Life with a Service Dog

A service dog is always on-call.

As animal lovers, many times when we see a dog our first instinct is to show it affection. You may want to run up and give it a pat, a hug or even a bite of your lunch! But then you see that vest around it’s body and you know the dog is working. That badge on their vest is a symbol of protection.

Many people then ask the handler if it’s okay to pat their service dog. It’s important to remember that any contact you have with that animal does in fact break their concentration. Although you may want to interact with the dog, they are there to serve their human.

Just because they may not look like they’re working, doesn’t mean they aren’t doing their job. Dogs are remarkably intelligent, but they may not sense if their handler is on the verge of a seizure while you are rubbing it’s belly. The best thing you can do is to pass by without distraction. By letting these service animals focus, you are helping to keep their handler safe. 

But don’t take our word for it… Meet Co~Z, the service dog and guardian for Norma Ramirez:

She does mitigate the issues that I face every day, 24 hours/day. I probably wouldn’t be able to live independently without her… and for that I am so grateful. That we do have each other.

Service animals can be trained to perform a multitude of tasks. Some dogs help their handler navigate through the community, while others are dedicated to therapeutic goals. Although you may not be able to determine the dog’s abilities or the handler’s needs by simple observation, many times these dogs may just be their lifeline. 

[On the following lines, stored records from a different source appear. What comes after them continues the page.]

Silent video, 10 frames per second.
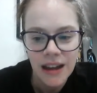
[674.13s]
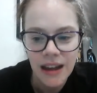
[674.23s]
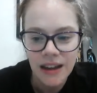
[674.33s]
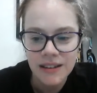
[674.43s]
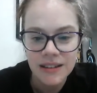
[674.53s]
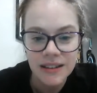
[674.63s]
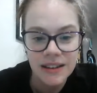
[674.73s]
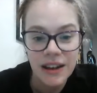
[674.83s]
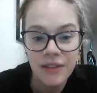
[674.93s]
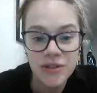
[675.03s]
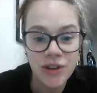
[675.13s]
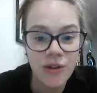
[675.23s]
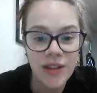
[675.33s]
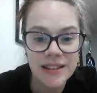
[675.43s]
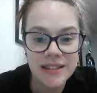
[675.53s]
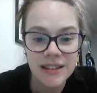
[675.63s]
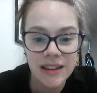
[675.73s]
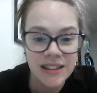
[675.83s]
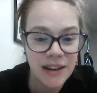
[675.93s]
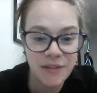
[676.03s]
And if so, that's
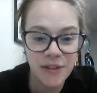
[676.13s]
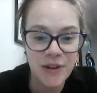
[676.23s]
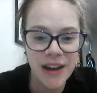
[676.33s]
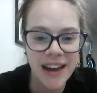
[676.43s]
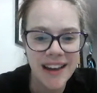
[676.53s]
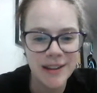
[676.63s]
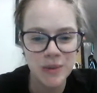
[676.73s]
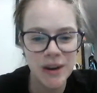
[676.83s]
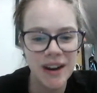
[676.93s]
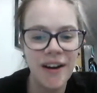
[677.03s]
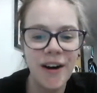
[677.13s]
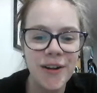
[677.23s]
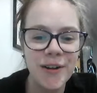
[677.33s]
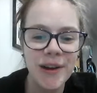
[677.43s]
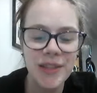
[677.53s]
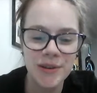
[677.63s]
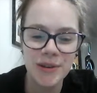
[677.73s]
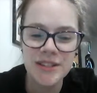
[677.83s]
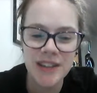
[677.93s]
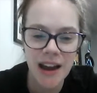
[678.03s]
definitely okay, because we are all going through
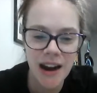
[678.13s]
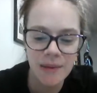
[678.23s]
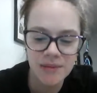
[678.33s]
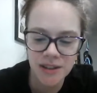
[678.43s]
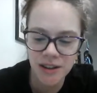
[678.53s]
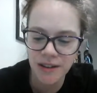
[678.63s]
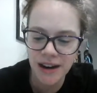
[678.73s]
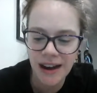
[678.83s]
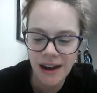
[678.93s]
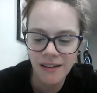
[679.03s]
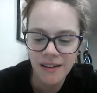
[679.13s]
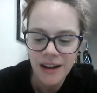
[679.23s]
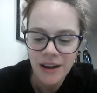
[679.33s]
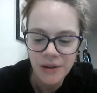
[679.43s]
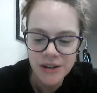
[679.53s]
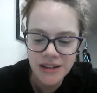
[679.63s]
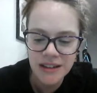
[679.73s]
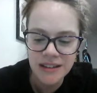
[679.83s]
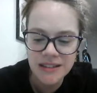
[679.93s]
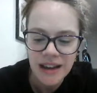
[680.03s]
a giant obstacle right now, which
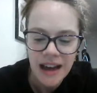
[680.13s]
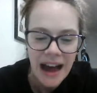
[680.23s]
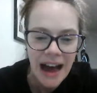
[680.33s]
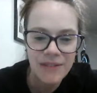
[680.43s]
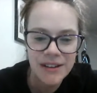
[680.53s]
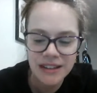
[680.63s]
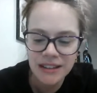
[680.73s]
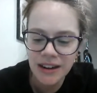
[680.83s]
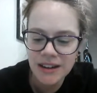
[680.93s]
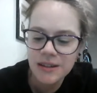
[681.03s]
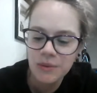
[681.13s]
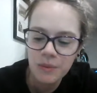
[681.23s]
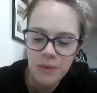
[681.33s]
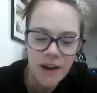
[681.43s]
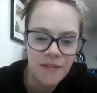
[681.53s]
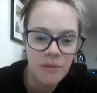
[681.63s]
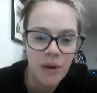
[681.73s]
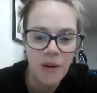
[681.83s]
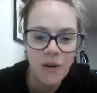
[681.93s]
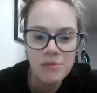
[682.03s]
is having to learn to work from
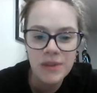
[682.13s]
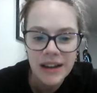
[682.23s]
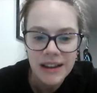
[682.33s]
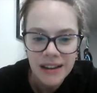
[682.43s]
home,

For nine years, Co~Z has been serving her owner, Norma. With congestive heart failure, there are times when Norma’s life depends on the attention of her furry angel. Co~Z is able to alert her of oxygen leaks, retrieve her medication, alert emergency respondents in case of a crisis, open and close doors, and the list continues.

Norma and Co~Z are an unstoppable duo. With her service dog by her side, Norma is able to live safely and independently in her own home.